Get over it. Get over him. You would have broken it off in a month or so anyway, because you are light years beyond him in intelligence, looks–everything.
You were just married too long. Now, you are acting like a teenager, which is understandable, because you were married for so long. Hey, chalk it up to a learning experience.
He is a jerk. He is the reason I am still single. Oh, I’ve dated “him” before, ha ha.
Seriously, he wasn’t cute enough for you. Yeah, I wondered why you were even seeing him. You could do so much better.
Oh come on, don’t blame yourself for being stupid. He took advantage of your vulnerability. He knew exactly what he was doing with a girl who trusted him. Next time, you be the player. Play him!
I’m sorry, but it was all about the booty. Don’t pretend you didn’t know that. The best thing you can do is walk into his bar with another boy, a really hot boy.
I didn’t go out with him, and I could have.

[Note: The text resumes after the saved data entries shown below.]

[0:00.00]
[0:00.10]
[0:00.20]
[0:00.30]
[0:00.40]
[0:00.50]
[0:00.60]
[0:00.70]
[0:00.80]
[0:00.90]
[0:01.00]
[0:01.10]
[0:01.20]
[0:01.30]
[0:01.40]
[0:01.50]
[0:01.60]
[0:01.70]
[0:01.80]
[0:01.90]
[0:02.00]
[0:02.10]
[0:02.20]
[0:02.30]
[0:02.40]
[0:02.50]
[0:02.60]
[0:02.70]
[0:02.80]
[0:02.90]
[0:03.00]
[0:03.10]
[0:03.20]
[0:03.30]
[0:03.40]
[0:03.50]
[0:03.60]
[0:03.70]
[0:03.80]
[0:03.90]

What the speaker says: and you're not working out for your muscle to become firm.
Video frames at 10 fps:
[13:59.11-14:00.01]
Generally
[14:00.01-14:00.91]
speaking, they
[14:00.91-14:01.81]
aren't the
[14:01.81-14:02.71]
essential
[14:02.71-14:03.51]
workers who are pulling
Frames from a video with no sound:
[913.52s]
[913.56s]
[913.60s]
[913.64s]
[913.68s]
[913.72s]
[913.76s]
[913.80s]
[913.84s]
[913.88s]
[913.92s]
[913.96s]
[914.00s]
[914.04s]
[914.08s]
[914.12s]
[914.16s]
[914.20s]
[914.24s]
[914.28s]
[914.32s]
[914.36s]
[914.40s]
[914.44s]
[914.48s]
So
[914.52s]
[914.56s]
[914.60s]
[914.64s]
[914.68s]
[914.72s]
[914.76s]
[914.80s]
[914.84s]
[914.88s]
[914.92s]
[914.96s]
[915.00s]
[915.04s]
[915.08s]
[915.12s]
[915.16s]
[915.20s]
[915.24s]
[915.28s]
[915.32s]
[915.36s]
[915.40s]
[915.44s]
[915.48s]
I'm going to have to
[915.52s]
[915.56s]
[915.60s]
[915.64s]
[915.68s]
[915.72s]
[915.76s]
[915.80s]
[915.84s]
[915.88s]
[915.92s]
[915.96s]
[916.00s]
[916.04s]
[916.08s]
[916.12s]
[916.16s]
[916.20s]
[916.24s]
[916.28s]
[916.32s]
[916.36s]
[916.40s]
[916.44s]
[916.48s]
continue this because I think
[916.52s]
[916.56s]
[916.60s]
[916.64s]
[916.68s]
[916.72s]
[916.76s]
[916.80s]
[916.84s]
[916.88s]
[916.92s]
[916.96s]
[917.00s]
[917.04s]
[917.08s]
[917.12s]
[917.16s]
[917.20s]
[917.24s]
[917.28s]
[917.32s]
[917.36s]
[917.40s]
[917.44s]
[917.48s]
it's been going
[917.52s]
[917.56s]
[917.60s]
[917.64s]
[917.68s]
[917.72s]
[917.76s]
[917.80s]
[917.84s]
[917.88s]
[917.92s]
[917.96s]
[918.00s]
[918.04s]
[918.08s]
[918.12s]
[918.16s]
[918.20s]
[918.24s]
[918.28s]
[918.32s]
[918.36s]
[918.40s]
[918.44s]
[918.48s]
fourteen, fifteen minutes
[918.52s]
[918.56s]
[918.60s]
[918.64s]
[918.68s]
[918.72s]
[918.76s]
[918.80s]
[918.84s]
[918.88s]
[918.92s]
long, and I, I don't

Guess why.
I happen to know he’s already seen and is now done with someone else. Yes, really.
Get over it.
Get over him.
So many helpful opinions from those who think they know. Too bad hearing each well-intentioned thought is one more unintended knife shoved ever so slowly into my stomach.
I have a saying that I have often used to calm myself when the pain from illness or grief is quite deep: Tomorrow will never feel as bad as it does today, because today is as bad as it gets.
Today was remarkably horrible. Today, the pain was unexpectedly acute. Today, the hurt I thought was mostly done came out of nowhere, in full force.
So I say it one more time: Tomorrow will never feel as bad as today. And I add this: Because the healing is happening, even if it is imperceptible today.
Today is over. Today is done. The pain will ease.
I know this. I just hate today. Give me that, and then say nothing to make me feel brighter or better or wiser. Please, just don’t say one more thing about how it’s all going to be okay.
Because I just hate today. Give me that.